Michael Jordan on how he stayed motivated every game: “I’m a competitor and I need something to drive me. Every game this season I felt like someone was trying to take something from me personally. So that was my motivation.”
After retiring, Jordan would miss playing basketball in a way that few would ever know.
“There’s something about his induction that bothers me,” Bulls chairman Jerry Reinsdorf said about Jordan’s entry into the Basketball Hall of Fame in 2009. “It bothers me that he should be part of a class. He should go in by himself, not so much as an honor for Michael but for the Hall of Fame.”
“We’d run a three-man shooting drill in practice,” former Bulls assistant Johnny Bach recalled. “And Michael always made sure he had the threesome he wanted. Not Trent Tucker, not Johnny Paxson, not Craig Hodges [among the best 3-point shooters in the league].

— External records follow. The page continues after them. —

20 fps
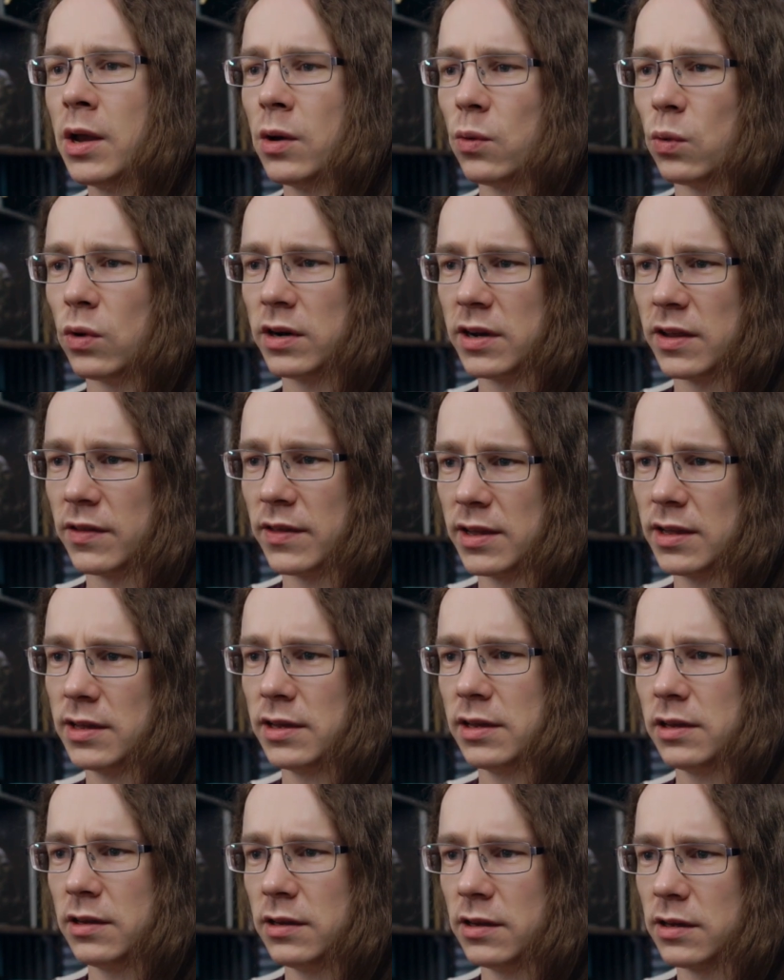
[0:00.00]
While you're
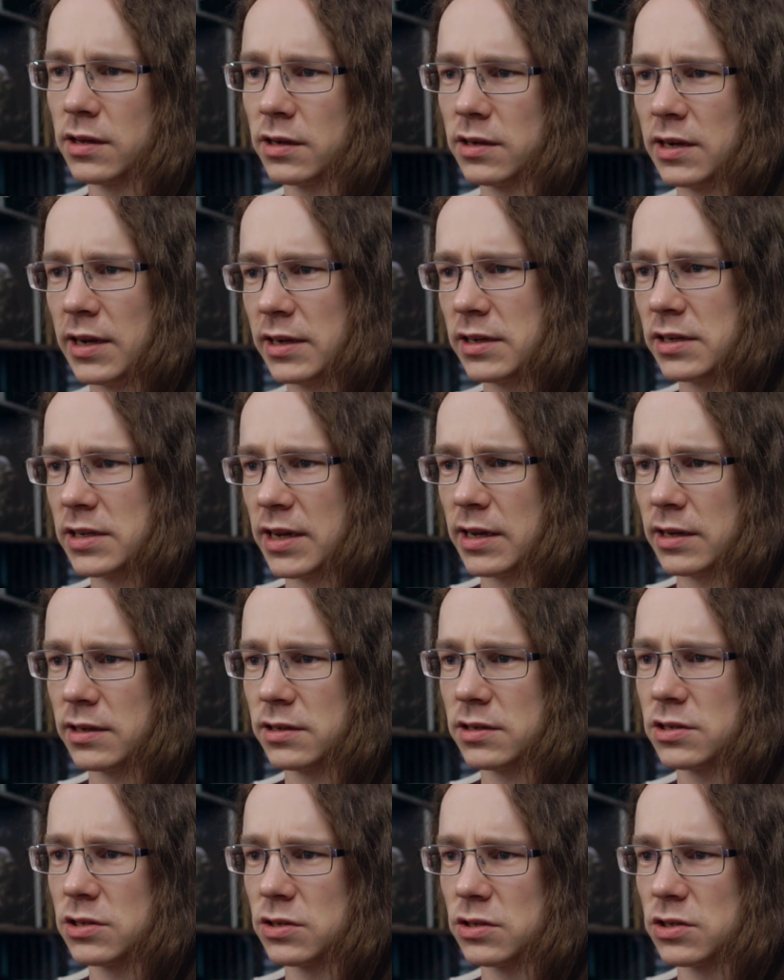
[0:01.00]
there, you can lend a
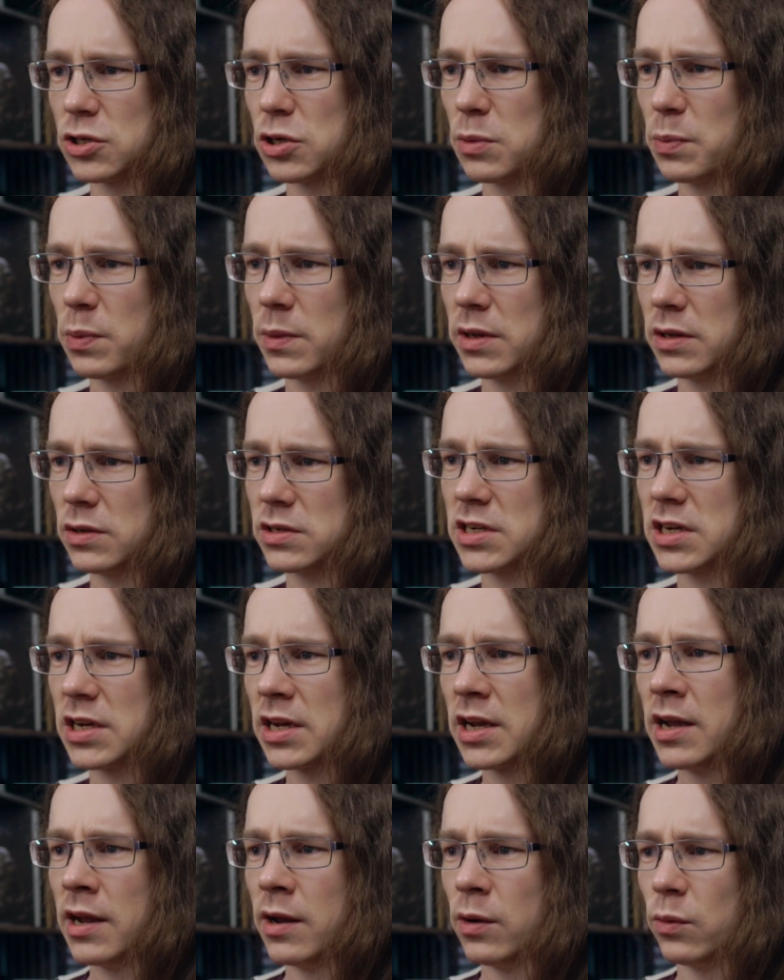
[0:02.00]
hand to the Super Mutant
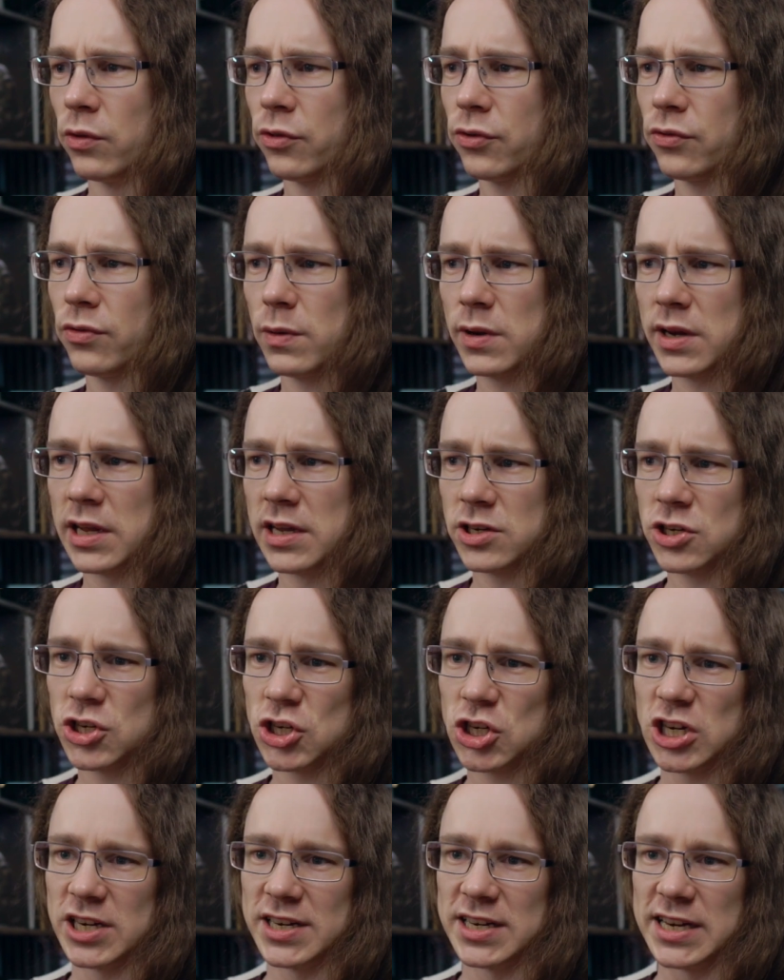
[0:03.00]
with throwing his
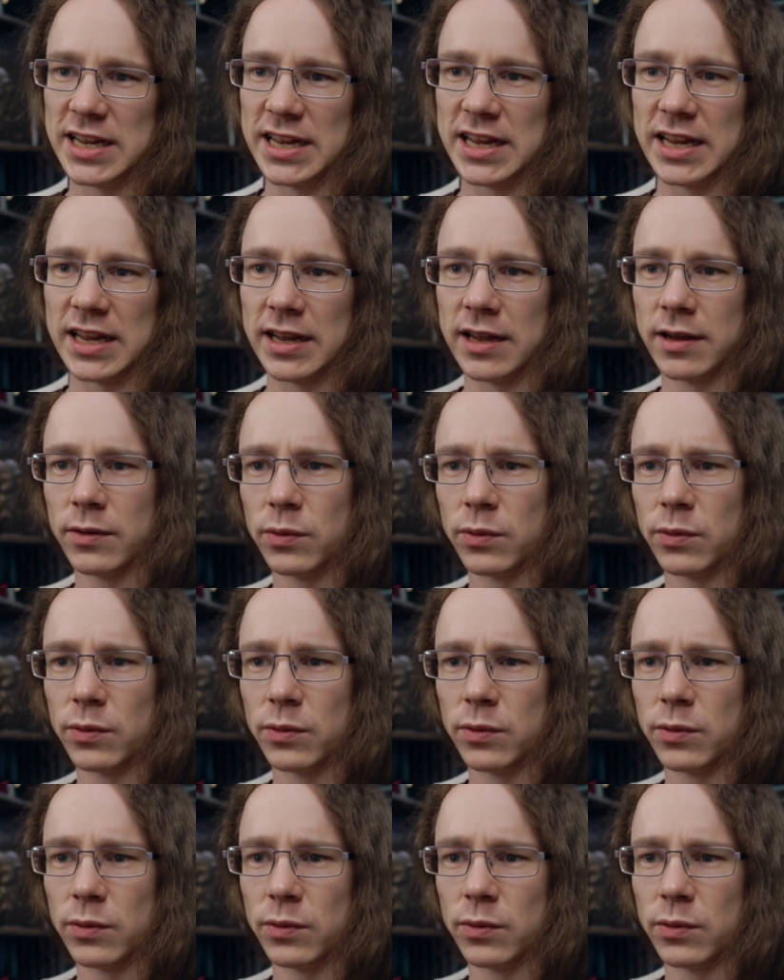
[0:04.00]
shindig.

He’d say, ‘I’m calling my pigeons up to shoot.’ They were shooting for some remuneration. He’d force himself to shoot under pressure. He needed a challenge to beat [Scottie] Pippen. He knew Horace [Grant] had a nice shot. He’d also throw some wicked passes to [his shooters]. You’re supposed to honor the code to throw a good pass to the shooter, but he had a way of throwing screwballs and sinkers. Not that he would have tolerated that. That was imperial Michael at his best.
‘Run it back, run it back,’ is what Michael yelled when his team lost. It is what he said whenever he had lost.”
“Everyone heard of our famous card games,” said former Bulls guard B.J. Armstrong. “Why did they last forever? Because Michael never loses. Whatever he’s doing, he’s going to win because he’s going to keep on playing.”